Les femmes, qui ont été arrêtées après le meurtre présumé, ont été inculpées jeudi après avoir déclaré aux enquêteurs qu’elles et la victime avaient agi comme des mules pour amener de la drogue en France, ont indiqué des sources proches du dossier.
Le…
Les autorités françaises détenaient deux Brésiliennes pour trafic de drogue après qu’une compatriote ait été retrouvée morte dans un hôtel parisien ce week-end, ont indiqué des sources judiciaires.
Les femmes, qui ont été arrêtées après le meurtre présumé, ont été inculpées jeudi après avoir déclaré aux enquêteurs qu’elles et la victime avaient agi comme des mules pour amener de la drogue en France, ont indiqué des sources proches du dossier.
Le principal suspect dans cette affaire d’assassinat, un homme lié au même réseau de trafic de drogue, est toujours en fuite, selon les sources.
Selon une source policière, l’homme s’était enregistré à l’hôtel avec la victime.
Elle a été retrouvée avec une « blessure profonde à l’artère carotide » au cou samedi après avoir séjourné environ une semaine dans un hôtel du nord-ouest de Paris, a indiqué la source.

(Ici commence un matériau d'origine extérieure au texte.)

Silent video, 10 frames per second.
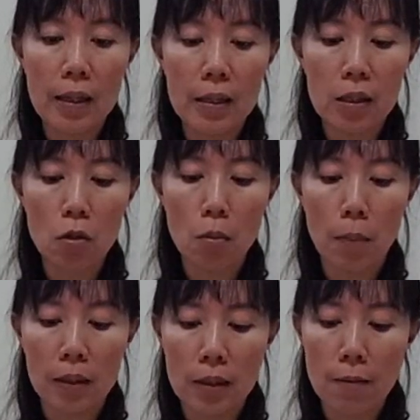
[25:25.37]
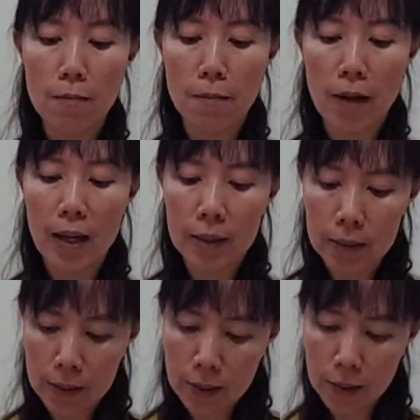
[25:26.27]
least you must
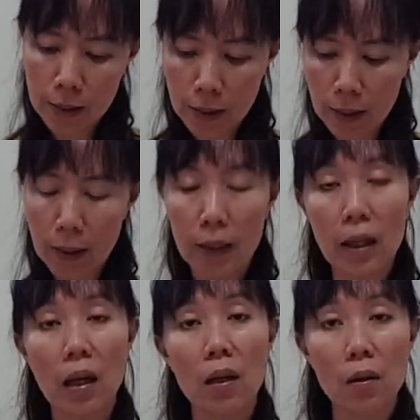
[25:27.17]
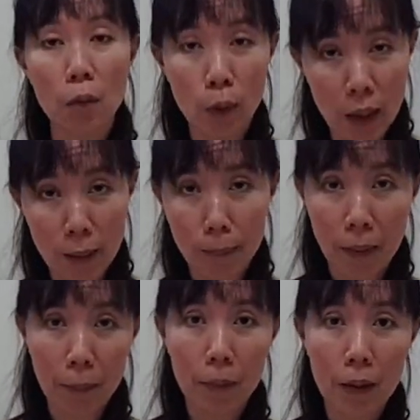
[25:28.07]
invest in the yoga
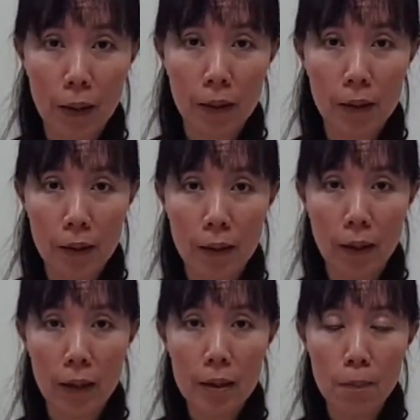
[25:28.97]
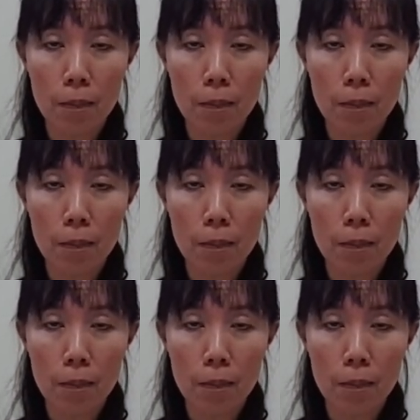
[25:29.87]
mat, okay,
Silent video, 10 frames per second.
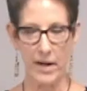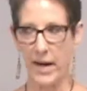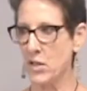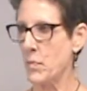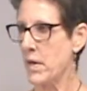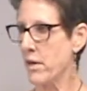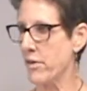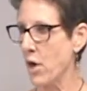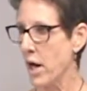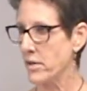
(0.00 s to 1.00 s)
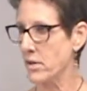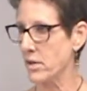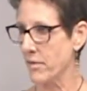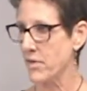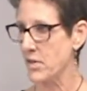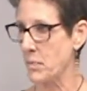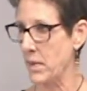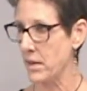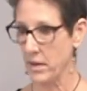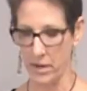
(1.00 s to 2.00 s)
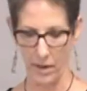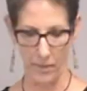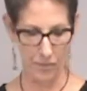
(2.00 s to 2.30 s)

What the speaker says: there had to be a thought of this being here.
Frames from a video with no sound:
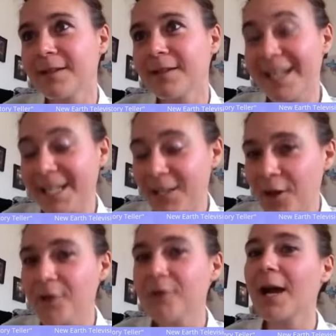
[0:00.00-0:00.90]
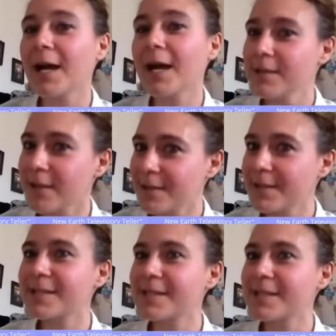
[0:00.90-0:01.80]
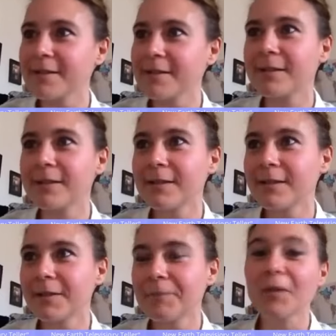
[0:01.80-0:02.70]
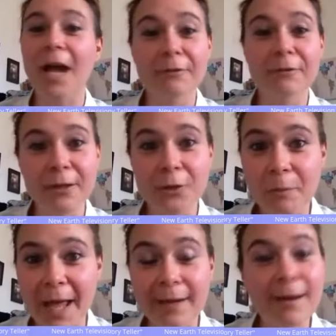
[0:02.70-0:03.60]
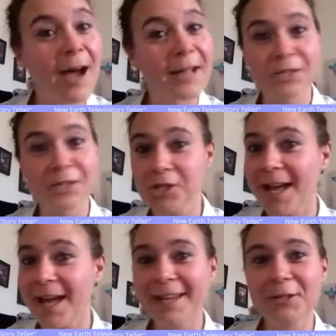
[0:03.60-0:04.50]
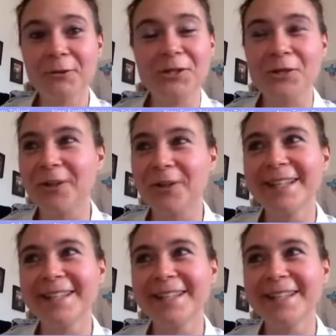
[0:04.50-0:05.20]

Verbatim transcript: I can know and understand. I feel your pain. I share your joy.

Publicité – Faites défiler pour continuer
Les deux autres femmes, âgées de 27 et 37 ans, ont été arrêtées dimanche alors qu’elles tentaient de quitter le pays en avion, ont indiqué deux sources proches du dossier.
Jeudi soir, les femmes ont déclaré à un juge que c’était la première fois qu’elles agissaient comme des mules de drogue.
« J’ai trois enfants et une mère qui souffre d’un cancer. La pluie a détruit ma maison en décembre et j’ai des dettes », a déclaré le jeune homme de 27 ans.
Publicité – Faites défiler pour continuer
La femme de 37 ans s’est excusée, affirmant qu’elle devait de l’argent à quelqu’un qui l’avait « menacée ».
Un procureur a soutenu qu’ils devraient être temporairement détenus en raison du risque de représailles de la part de « personnes très dangereuses » du réseau de la drogue.
Un juge a ordonné qu’ils restent en détention « le temps que l’enquête se poursuive ».